Unapologetic blackness is a useful concept. It speaks to just how pathologically anti-black America is and the extent to which embracing blackness is a rebellious act in our society. A Seat at the Table, Luke Cage, and Insecure are all "unapologetically black” and that’s important to call out. The term falls short, however, as critique of those complex pieces of art and is, frankly, starting to border on cliché.
The sentiment has existed as early as Langston Hughes’s writing days ("Why should I want to be white? I am a Negro—and beautiful") but “unapologetically black” has become something of a go-to phrase in this era of Black Lives Matter wherein a stream of ambitious works of art have reasserted the richness and beauty of black culture. The phrase has been used to describe Kendrick Lamar’s To Pimp a Butterfly, Beyoncé’s Lemonade, and the recently departed Nightly Show. More recently, it has been applied to Donald Glover’s Atlanta, Solange Knowles’s A Seat at the Table, Marvel’s Luke Cage, and Issa Rae’s Insecure.
Yes, Luke Cage is unapologetically black, but that phrase doesn’t help describe the way the show pays homage to the blaxploitation genre. It also offers nothing to the beautifully layered background vocals throughout A Seat at the Table and Atlanta’s naturalism. “Unapologetically black” fails to account for Lemonade’s Southern Gothic aesthetic and womanist themes.
How well are we engaging works of art by black creators and about the black experience if we’re threading their various components and dimensions through one narrow buzz term?
"In fact, from some To Pimp a Butterfly think-pieces to the Insecure press train, 'unapologetically black' has essentially been used to say, 'Here is this very black thing of note.'"
Indeed, reviews that lean on a work’s blackness rarely rise to the level of legitimate critique. Instead, they usually amount to perfunctory shoutouts to the Black Lives Matter zeitgeist that exists in America today. In fact, from some To Pimp a Butterfly think-pieces to the Insecure press train, “unapologetically black” has essentially been used to say, “Here is this very black thing of note.”

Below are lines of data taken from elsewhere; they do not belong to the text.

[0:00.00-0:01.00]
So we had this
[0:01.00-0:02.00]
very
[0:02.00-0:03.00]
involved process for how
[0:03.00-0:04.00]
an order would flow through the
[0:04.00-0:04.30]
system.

To be sure, there’s a place for “unapologetically black” in critique. Art made by black people and about the black experience are, indeed, impossible to consider without also considering black culture and political thought. Writer Michael Arceneaux pointed to this fact in his review of A Seat at the Table.
“The term is better for something like ASATT, because on this album, Solange centers Black people, Black feelings, and Black culture,” Arceneaux writes.
Indeed, and it could also be argued that A Seat at the Table’s blackness extends beyond the stories it tells to its sound—Knowles's use of black vocal styling and Funk, Neo Soul, and 90s R&B production. A single term can’t adequately capture those dynamics, however, especially not one as overused as “unapologetically black.”
The nation is currently in a movement moment fueled by unapologetic black consciousness. Black artists are responding to this moment with multifaceted and, in many cases, innovative work that explores the black experiences and modes of black expression. Given that, “unapologetically black” as a descriptor isn’t necessarily inaccurate; it’s just remarkably incomplete.